Work instructions:
Your task is to return all of the records exactly, minus any images.

Records for this exercise:
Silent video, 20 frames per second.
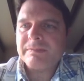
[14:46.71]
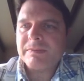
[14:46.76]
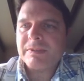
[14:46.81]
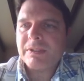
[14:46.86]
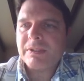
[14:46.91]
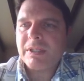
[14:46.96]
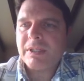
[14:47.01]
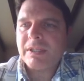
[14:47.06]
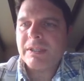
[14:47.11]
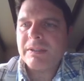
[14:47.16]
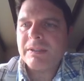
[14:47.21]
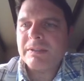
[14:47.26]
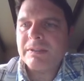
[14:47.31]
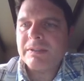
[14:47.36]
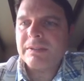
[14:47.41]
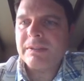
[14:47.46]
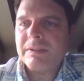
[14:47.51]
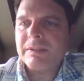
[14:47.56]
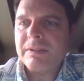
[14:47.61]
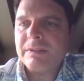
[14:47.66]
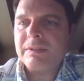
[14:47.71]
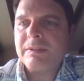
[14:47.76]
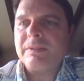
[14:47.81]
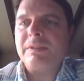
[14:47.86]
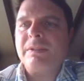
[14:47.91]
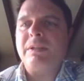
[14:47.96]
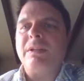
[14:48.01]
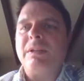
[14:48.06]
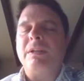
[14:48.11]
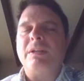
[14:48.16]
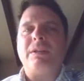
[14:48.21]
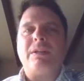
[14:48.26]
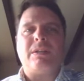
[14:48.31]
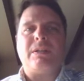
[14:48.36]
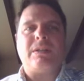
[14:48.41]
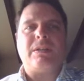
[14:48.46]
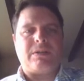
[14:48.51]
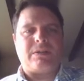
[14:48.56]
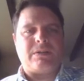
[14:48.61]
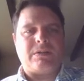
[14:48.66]
Okay.
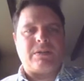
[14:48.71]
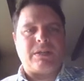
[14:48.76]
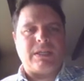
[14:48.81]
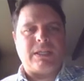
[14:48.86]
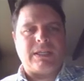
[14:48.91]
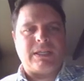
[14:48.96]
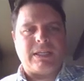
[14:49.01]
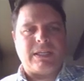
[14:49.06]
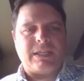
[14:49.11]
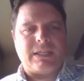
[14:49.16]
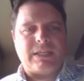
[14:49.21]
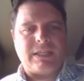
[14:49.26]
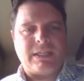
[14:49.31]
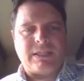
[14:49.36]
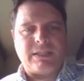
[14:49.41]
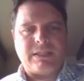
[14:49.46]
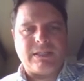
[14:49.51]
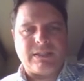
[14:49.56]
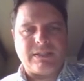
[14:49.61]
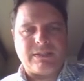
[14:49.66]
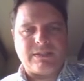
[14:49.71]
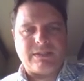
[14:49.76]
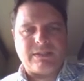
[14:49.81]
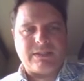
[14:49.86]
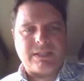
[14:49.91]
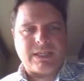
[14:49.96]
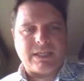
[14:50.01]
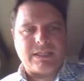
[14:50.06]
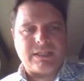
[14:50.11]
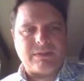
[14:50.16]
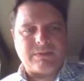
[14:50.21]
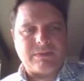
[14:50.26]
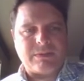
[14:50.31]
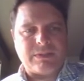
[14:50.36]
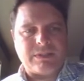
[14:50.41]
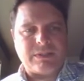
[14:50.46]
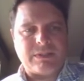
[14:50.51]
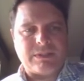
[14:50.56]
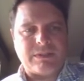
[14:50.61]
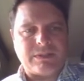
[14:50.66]
All right, and the second
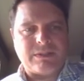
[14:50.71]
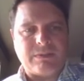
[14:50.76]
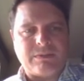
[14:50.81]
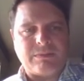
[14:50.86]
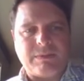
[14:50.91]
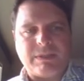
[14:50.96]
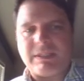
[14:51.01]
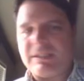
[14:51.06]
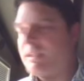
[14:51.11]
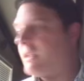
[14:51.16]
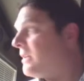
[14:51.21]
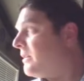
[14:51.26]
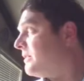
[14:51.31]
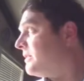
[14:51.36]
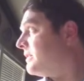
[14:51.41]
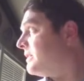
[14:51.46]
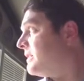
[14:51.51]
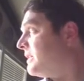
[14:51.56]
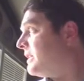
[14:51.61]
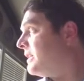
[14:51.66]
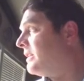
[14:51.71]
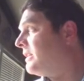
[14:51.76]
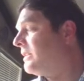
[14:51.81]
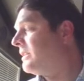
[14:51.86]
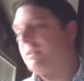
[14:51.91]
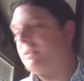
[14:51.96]
one, let's go back down and see.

Result below:
Silent video, 20 frames per second.
[14:46.71]
[14:46.76]
[14:46.81]
[14:46.86]
[14:46.91]
[14:46.96]
[14:47.01]
[14:47.06]
[14:47.11]
[14:47.16]
[14:47.21]
[14:47.26]
[14:47.31]
[14:47.36]
[14:47.41]
[14:47.46]
[14:47.51]
[14:47.56]
[14:47.61]
[14:47.66]
[14:47.71]
[14:47.76]
[14:47.81]
[14:47.86]
[14:47.91]
[14:47.96]
[14:48.01]
[14:48.06]
[14:48.11]
[14:48.16]
[14:48.21]
[14:48.26]
[14:48.31]
[14:48.36]
[14:48.41]
[14:48.46]
[14:48.51]
[14:48.56]
[14:48.61]
[14:48.66]
Okay.
[14:48.71]
[14:48.76]
[14:48.81]
[14:48.86]
[14:48.91]
[14:48.96]
[14:49.01]
[14:49.06]
[14:49.11]
[14:49.16]
[14:49.21]
[14:49.26]
[14:49.31]
[14:49.36]
[14:49.41]
[14:49.46]
[14:49.51]
[14:49.56]
[14:49.61]
[14:49.66]
[14:49.71]
[14:49.76]
[14:49.81]
[14:49.86]
[14:49.91]
[14:49.96]
[14:50.01]
[14:50.06]
[14:50.11]
[14:50.16]
[14:50.21]
[14:50.26]
[14:50.31]
[14:50.36]
[14:50.41]
[14:50.46]
[14:50.51]
[14:50.56]
[14:50.61]
[14:50.66]
All right, and the second
[14:50.71]
[14:50.76]
[14:50.81]
[14:50.86]
[14:50.91]
[14:50.96]
[14:51.01]
[14:51.06]
[14:51.11]
[14:51.16]
[14:51.21]
[14:51.26]
[14:51.31]
[14:51.36]
[14:51.41]
[14:51.46]
[14:51.51]
[14:51.56]
[14:51.61]
[14:51.66]
[14:51.71]
[14:51.76]
[14:51.81]
[14:51.86]
[14:51.91]
[14:51.96]
one, let's go back down and see.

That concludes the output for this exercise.